Coffee prices are under pressure as global coffee supplies ease, with arabica coffee falling sharply. The International Coffee Organization (ICO) projected 2023/24 global coffee production to climb +5.8% y/y to 178 million bags due to an exceptional off-biennial crop year. The ICO also projects global 2023/24 coffee consumption to climb +2.2% y/y to 177 million bags, resulting in a 1 million bag coffee surplus.
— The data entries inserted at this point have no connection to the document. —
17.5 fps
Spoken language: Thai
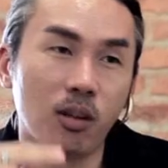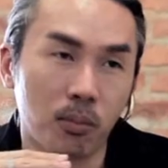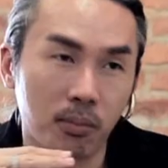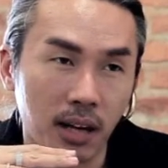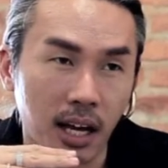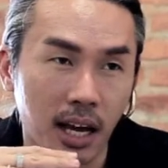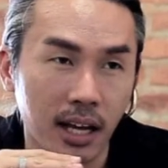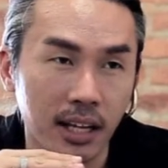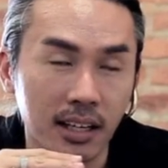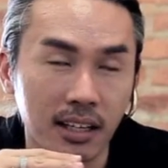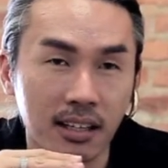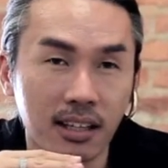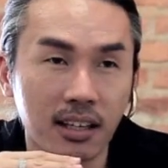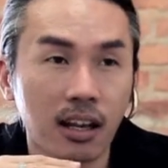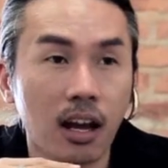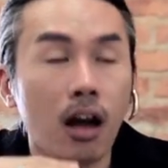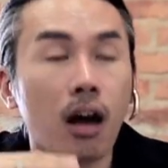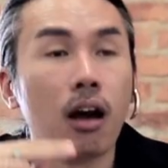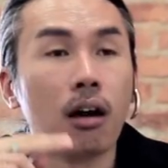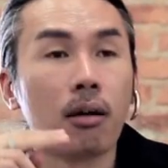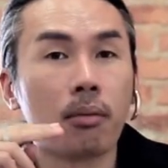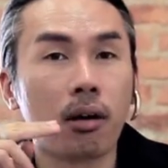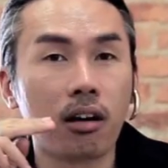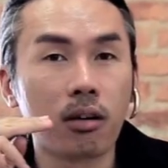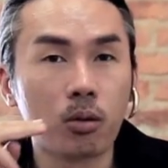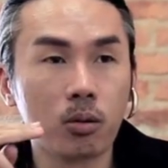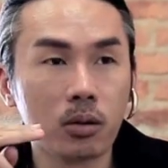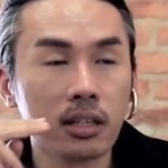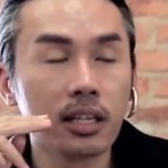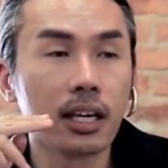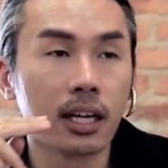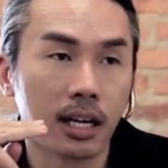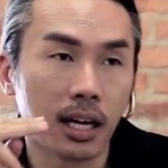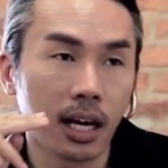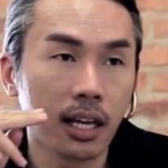อหลบในพอคุณ
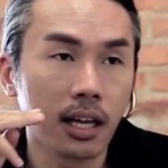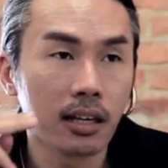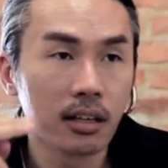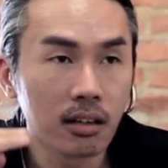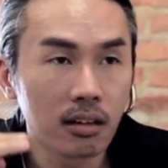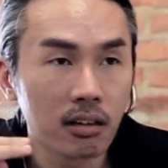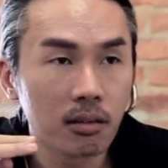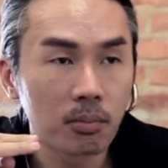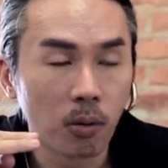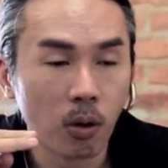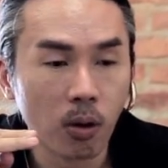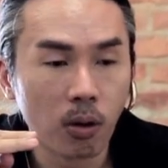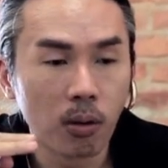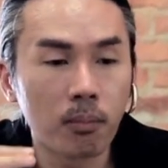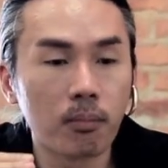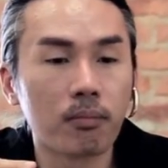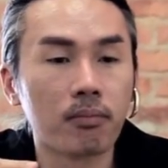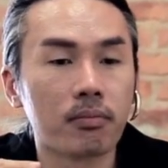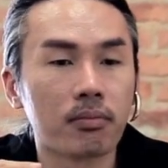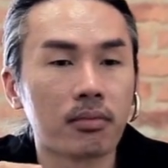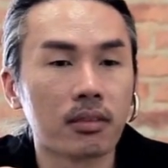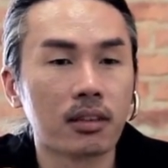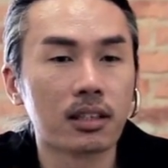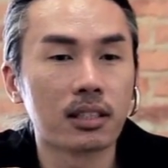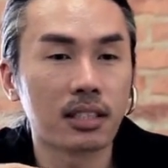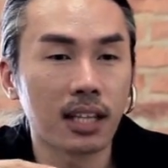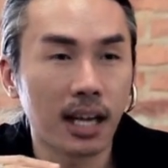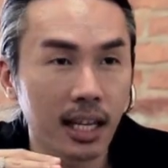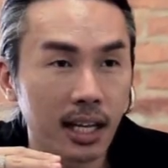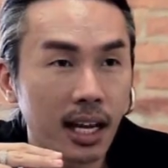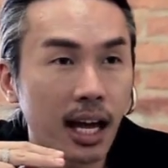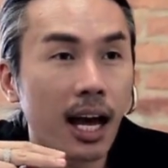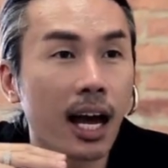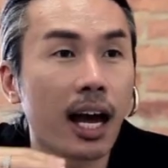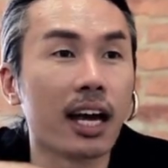เขียนอายไลเนอร์ปุ๊บชั้น
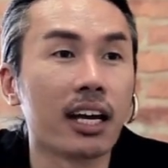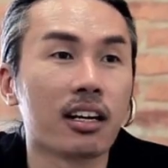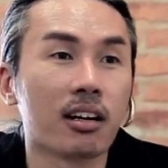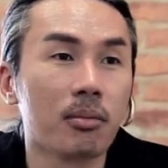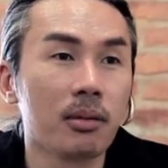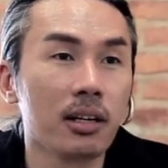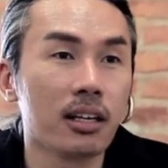หายเขา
Signs of higher coffee exports are bearish for prices, as Brazil’s Nov coffee exports rose +8.5% y/y to 235,000 MT. The Intercontinental Exchange (ICE) rule change that bans the resubmission of old coffee inventories is expected to add further pressure to ICE-monitored coffee inventories, providing support for coffee prices.
Shrinking ICE coffee inventories are bullish for coffee prices, as ICE-monitored arabica coffee inventories fell to a 24-year low of 224,066 bags last Thursday. Brazil’s Minas Gerais region received 38.7 mm of rainfall in the past week, which accounts for about 30% of Brazil’s arabica crop.
Robusta coffee has support, with the Vietnam Coffee Cocoa Association projecting 2023/24 Vietnam coffee production to fall to 1.6 MMT to 1.7 MMT, down from 1.78 MMT a year earlier. The USDA’s Foreign Agriculture Service (FAS) projected that Brazil’s 2023/24 arabica production would climb +12.8% y/y to 44.9 mln bags due to higher yields and increased planted acreage.